Supervised Learning I: classification

Overview

Teaching: 20 min
Exercises: 10 min

Questions

How can I apply supervised learning to a data set?

Objectives

Know the basic Machine Learning terminology.

Build a model to predict a categorical target variable.

Apply logistic regression and random forests algorithms to a data set and compare them.

Learn the importance of separating data into training and test sets.

Supervised Learning I: classification

As mentioned in passing before: Supervised learning, is the branch of machine learning that involves predicting labels, such as whether a tumour will be benign or malignant.

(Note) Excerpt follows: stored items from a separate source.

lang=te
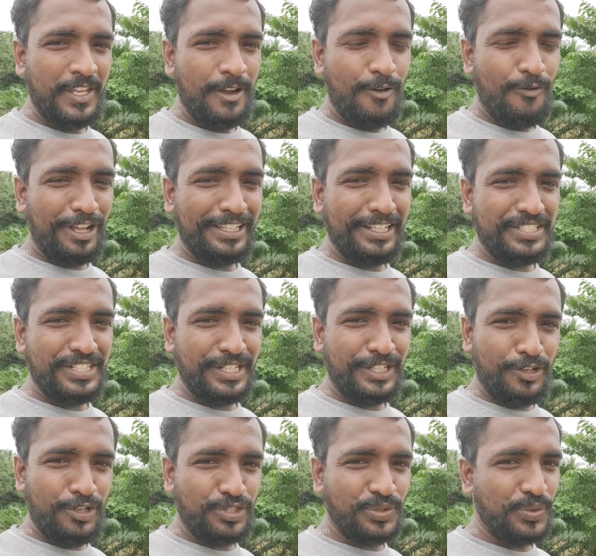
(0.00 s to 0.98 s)
వందల
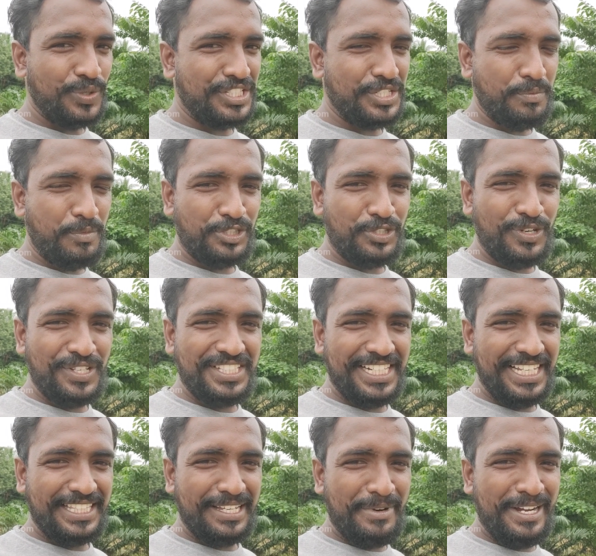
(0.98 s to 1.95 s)
సంఖ్యలో టూరిస్ట్ బస్సులు
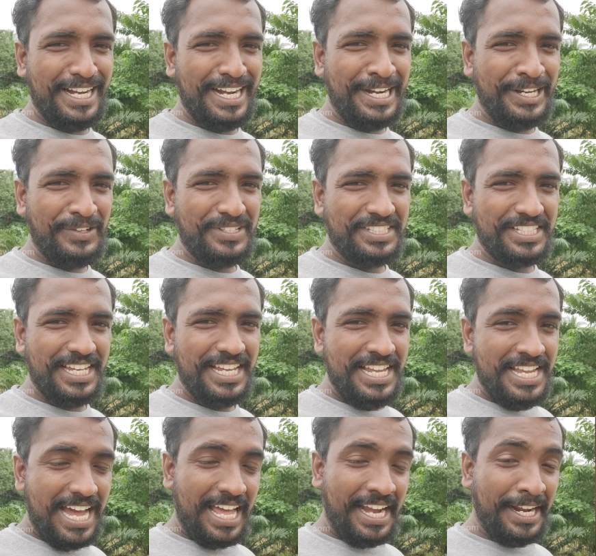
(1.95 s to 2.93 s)
వచ్చినాయి తమిళనాడు నుంచి
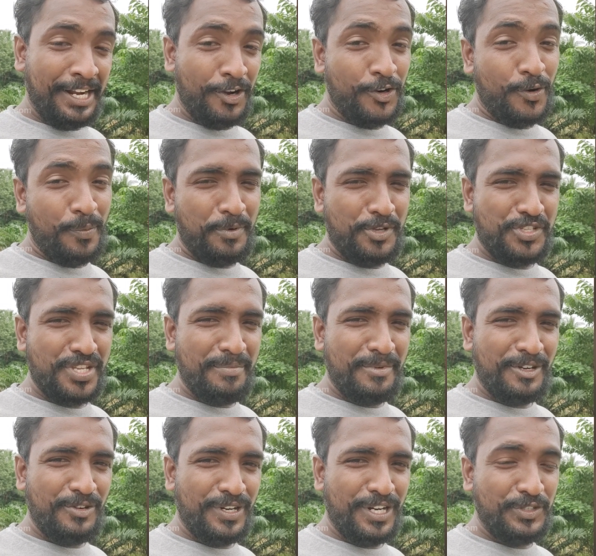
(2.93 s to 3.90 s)
అలాగే కుప్పం
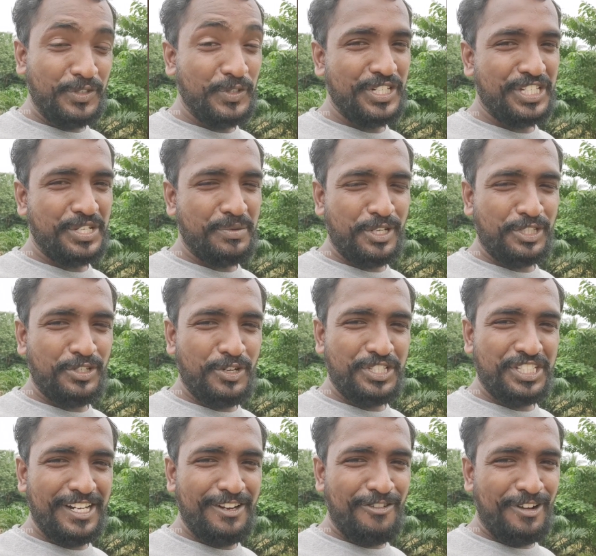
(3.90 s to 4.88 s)
సభకు కూడా టూరిస్ట్ బస్సులు
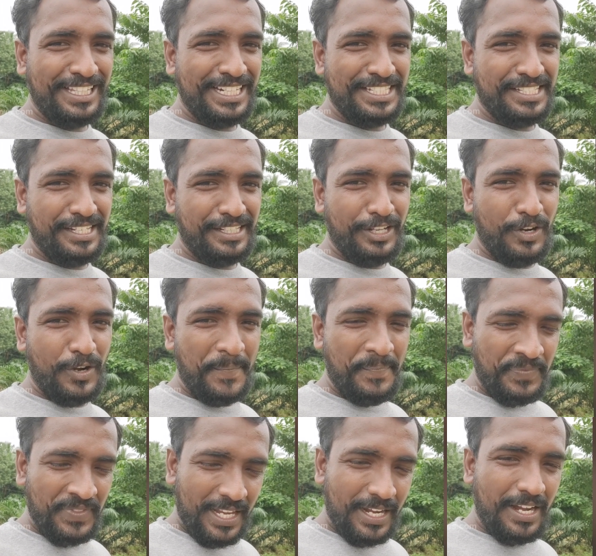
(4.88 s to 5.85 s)
వచ్చినాయి వందల సంఖ్యలో
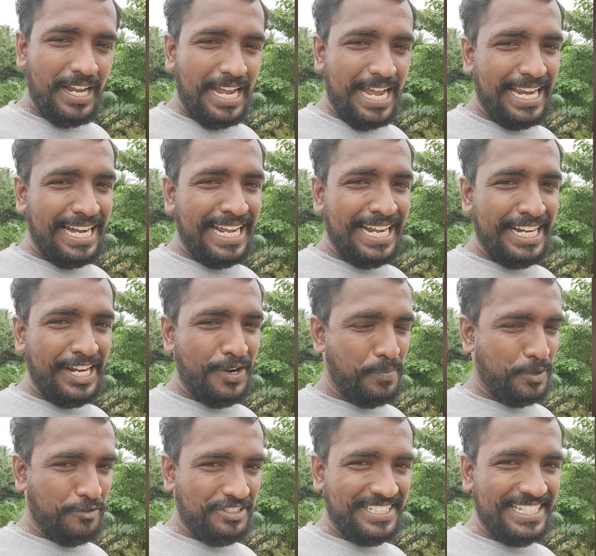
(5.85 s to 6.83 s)
అలాగే
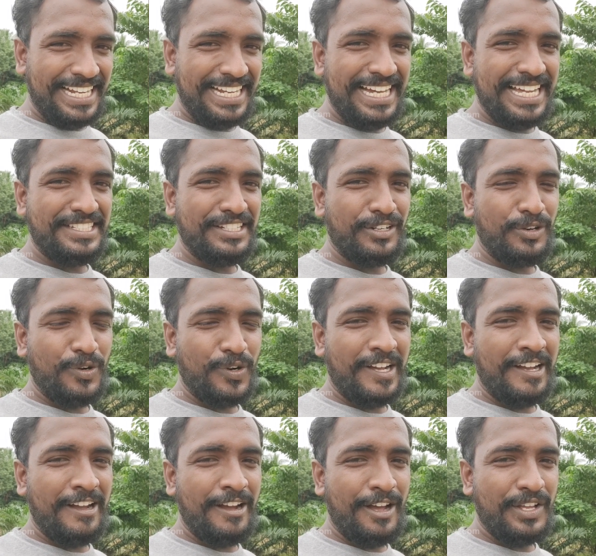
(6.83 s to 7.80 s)
ఇప్పుడు విశాఖ గర్జనకు
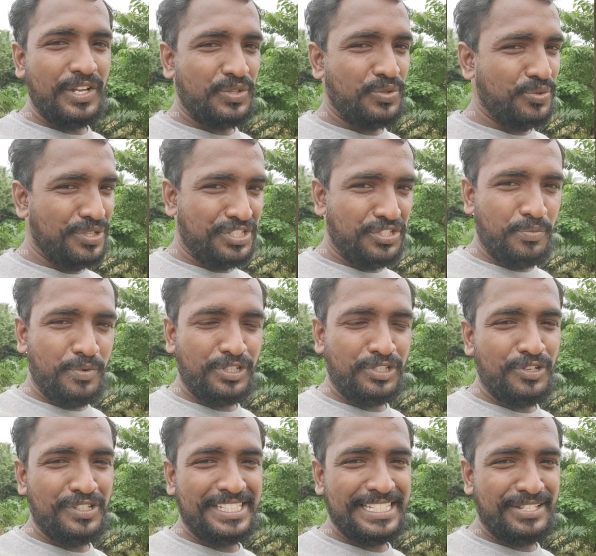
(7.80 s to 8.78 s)
కూడా టూరిస్ట్
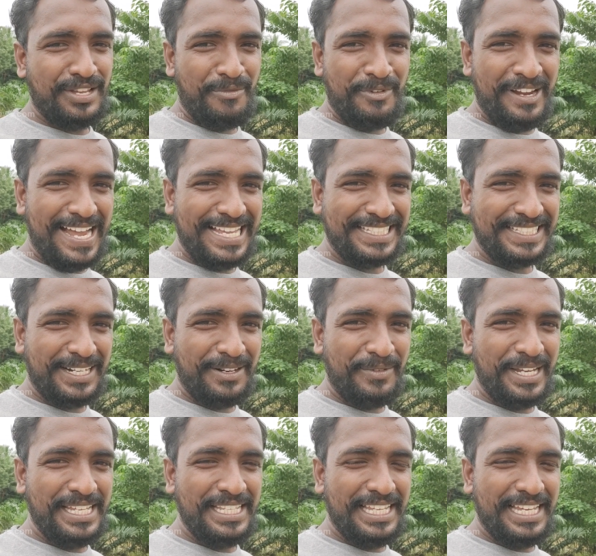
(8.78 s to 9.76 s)
బస్సులు వచ్చే సమయం
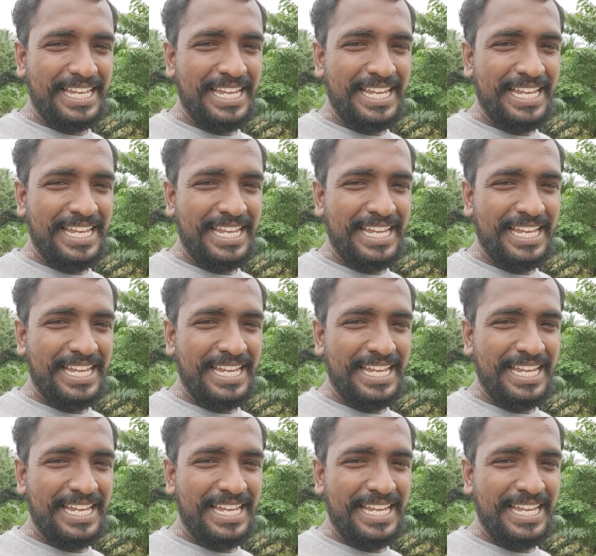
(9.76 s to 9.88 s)
ఆసనం అయింది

In this section, you’ll attempt to predict tumour diagnosis based on geometrical measurements.

Discussion

Look at your pair plot. What would a baseline model there be?

Exercise

Build a model that predicts diagnosis based on whether X3 > 15 or something similar.
Solution
# Build baseline model
df$pred <- ifelse(df$X3 > 15, "M", "B")
df$pred

This is not a great model but it does give us a baseline: any model that we build later needs to perform better than this one.

Whoa: what do we mean by model performance here? There are many metrics to determine model performance and here we’ll use accuracy, the percentage of the data that the model got correct.

Note on terminology

The target variable is the one you are trying to predict;

Other variables are known as features (or predictor variables).

We first need to change df$X2, the target variable, to a factor:

# What is the class of X2?
class(df$X2)

[1] "character"

# Change it to a factor
df$X2 <- as.factor(df$X2)
# What is the class of X2 now?
class(df$X2)

[1] "factor"

Calculate baseline model accuracy:

# Calculate accuracy
confusionMatrix(as.factor(df$pred), df$X2)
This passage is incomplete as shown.